In über 200 Metern Höhe ist es ganz schön kalt – besonders wenn man wie wir auf der Mauer im Norden der Sieben Königslande steht. Unter uns liegt die berühmte Schwarze Festung, hinter uns der von den Wildlingen bewohnte Norden von Westeros. Wie aber sind wir so hoch hinausgekommen?

Vom 13. bis zum 17. Mai 2015 findet in Berlin eine kostenlose Ausstellung zu Game of Thrones(öffnet im neuen Fenster) statt. HBO Home Entertainment und Sky Deutschland zeigen rund 70 Original-Requisiten auf mehreren Hundert Quadratmetern. Egal ob die Banner aller Häuser, Kleider von Daenerys Targaryen und Sansa Stark, eine Waffensammlung inklusive Jaime Lennisters Schwert Eidwahrer, die Rüstung von Gregor Clegane, die Halsbänder der Drachen oder ein lebensgroßer Weißer Wanderer: alles vorhanden – anfassen ist allerdings verboten.

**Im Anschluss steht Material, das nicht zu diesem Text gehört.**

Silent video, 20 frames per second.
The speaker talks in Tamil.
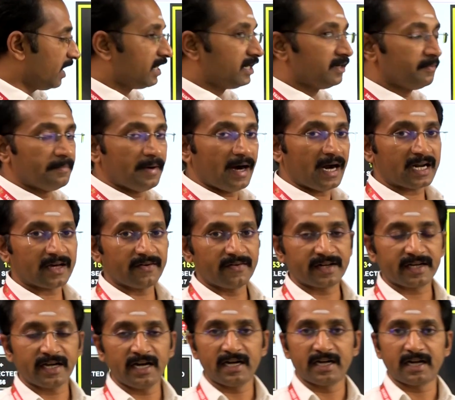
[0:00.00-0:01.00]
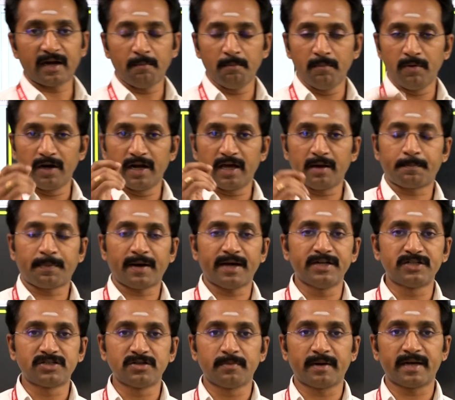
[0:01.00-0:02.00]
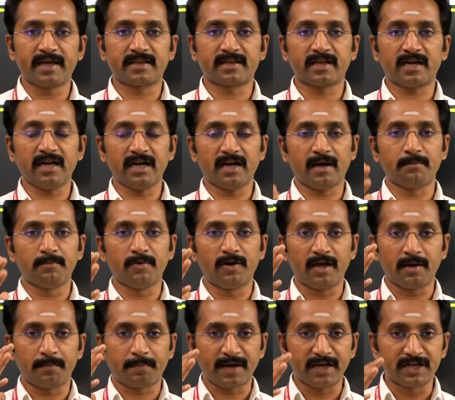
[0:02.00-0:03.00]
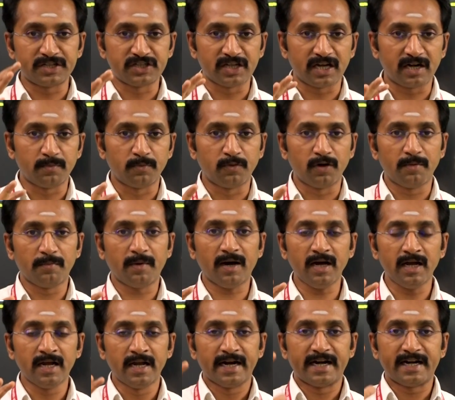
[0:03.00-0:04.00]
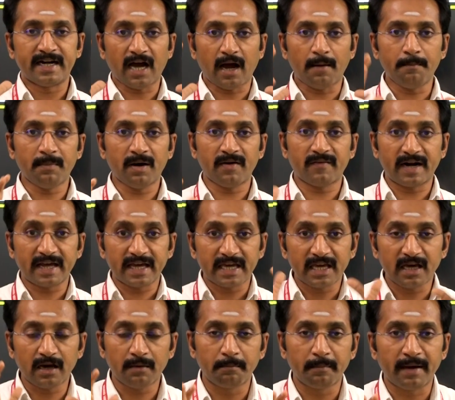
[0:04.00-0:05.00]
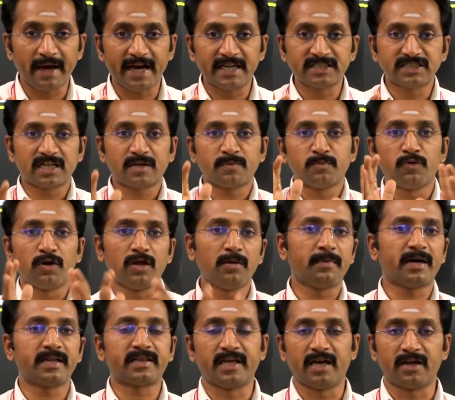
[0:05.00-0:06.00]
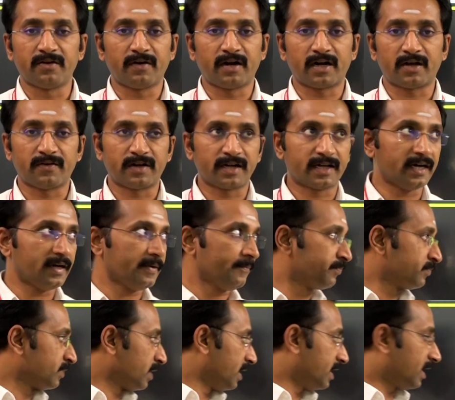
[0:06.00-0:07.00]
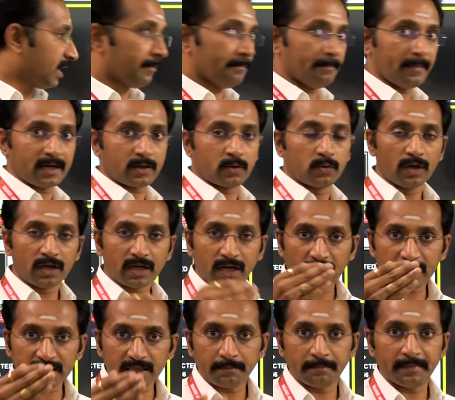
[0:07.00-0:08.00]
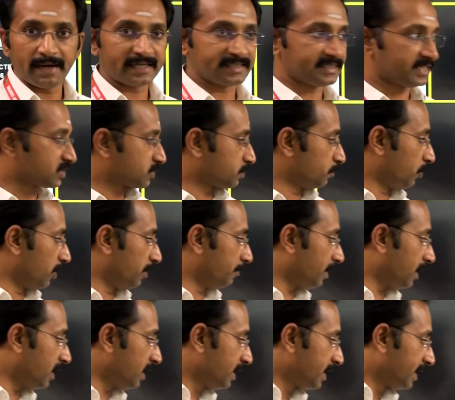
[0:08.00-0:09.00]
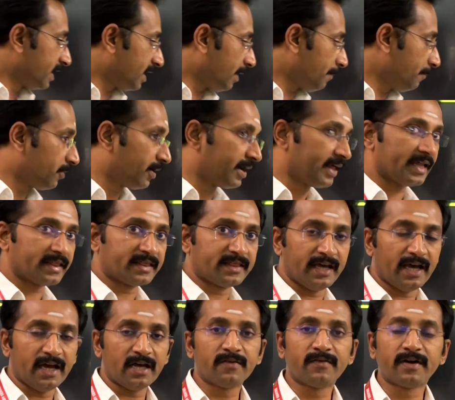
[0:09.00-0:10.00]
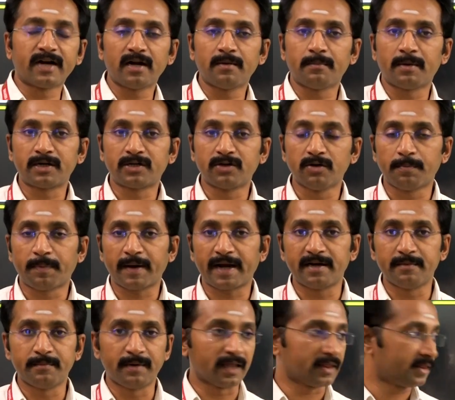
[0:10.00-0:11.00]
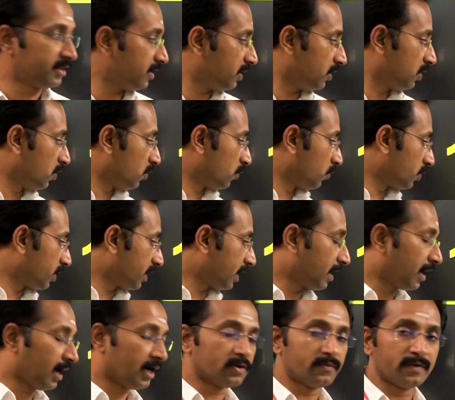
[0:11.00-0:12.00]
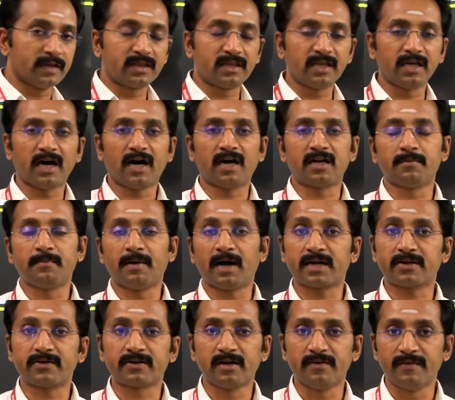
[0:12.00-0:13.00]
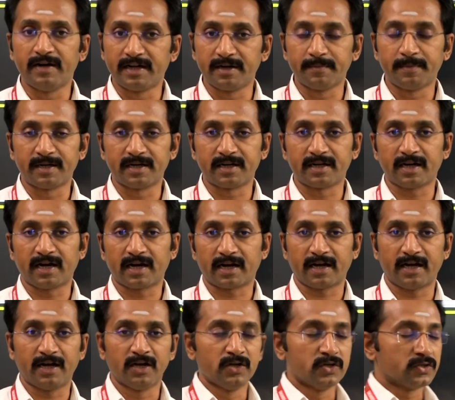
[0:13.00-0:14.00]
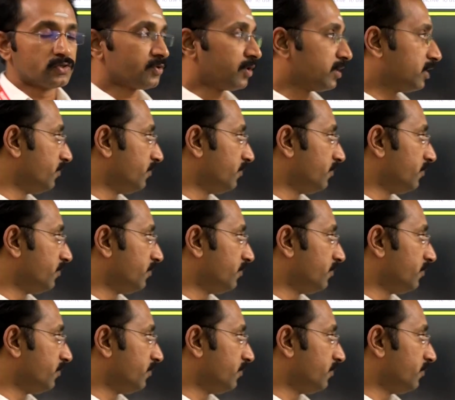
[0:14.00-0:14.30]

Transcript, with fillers: ஏழு மாணவர்கள் நம்மளுடைய பயிற்சி மையத்தில் நம்மளுடைய பயிற்சிகள் மூலிமா நம்ம வழங்கிய மேஜர் மூலிமா தேர்வானவர்கள் நம்ம கொடுக்காத மேஜர்ஸ் மூலிமா நம்மளுடைய தேர்வுகள் மட்டும் பயன்படுத்தி ஒரு அறுபத்தி ஆறு மாணவர்கள் வெற்றி பெற்றிருக்காங்க ஸோ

Game of Thrones Ausstellung – Angesehen
Game of Thrones Ausstellung – Angesehen (00:45)

Wem Angucken nicht reicht, der verwandelt sich dank zweier Green Screens selbst in einen Weißen Wanderer oder wird virtuell von Drachenfeuer geröstet. Ungefähr in der Mitte der Ausstellung steht eine Nachbildung des Eisernen Thrones. Der besteht jedoch nicht aus Metall, sondern aus knarzendem Kunststoff – schade, wir hätten uns lieber auf kaltem Stahl niedergelassen.

Es rumpelt und pfeift

Am hinteren Ende der Ausstellung wartet der Aufzug der Schwarzen Festung: Wir steigen ein, bekommen ein Head-mounted Display und einen Kopfhörer aufgesetzt und spüren, wie hinter uns die schwere Tür dröhnend ins Schloss fällt. Auf dem Weg die Mauer hinauf rumpelt der Aufzug unter unseren Füßen, mit steigender Höhe pfeift der eisige Wind von allen Seiten immer stärker. Die Immersion ist durch den Vibrationsmotor und Ventilatoren hoch, das erste Dev Kit des Oculus Rift verhindert aber ein Gefühl von echter Präsenz.

Das fehlende Positional Tracking und die niedrige Auflösung stören, die mittels einer 3D-Engine gerenderte Eiswand samt der Schwarzen Festung hingegen gefällt uns gut. Anstatt vom Aufzug an den Rand der Mauer teleportiert zu werden, schwebt die Kamera aber dorthin – ein Unding für Virtual Reality. Wie unser Aufstieg endet, verraten wir an dieser Stelle nicht, schreckhafte Naturen sollten aber besser die Augen schließen und tief durchatmen.

Ungeachtet des DK1-Rifts und des Teleport-Fauxpas: Da die Aufzugfahrt neben einer optischen und akustischen Komponente auch eine haptische bietet, ist die Erfahrung nicht nur für Fans von Game of Thrones richtig gelungen. Hoch hinaus kommen aber nur jene, welche eine der rund 10.000 Karten ergattern konnten – denn die waren in weniger als einer halben Stunde weg.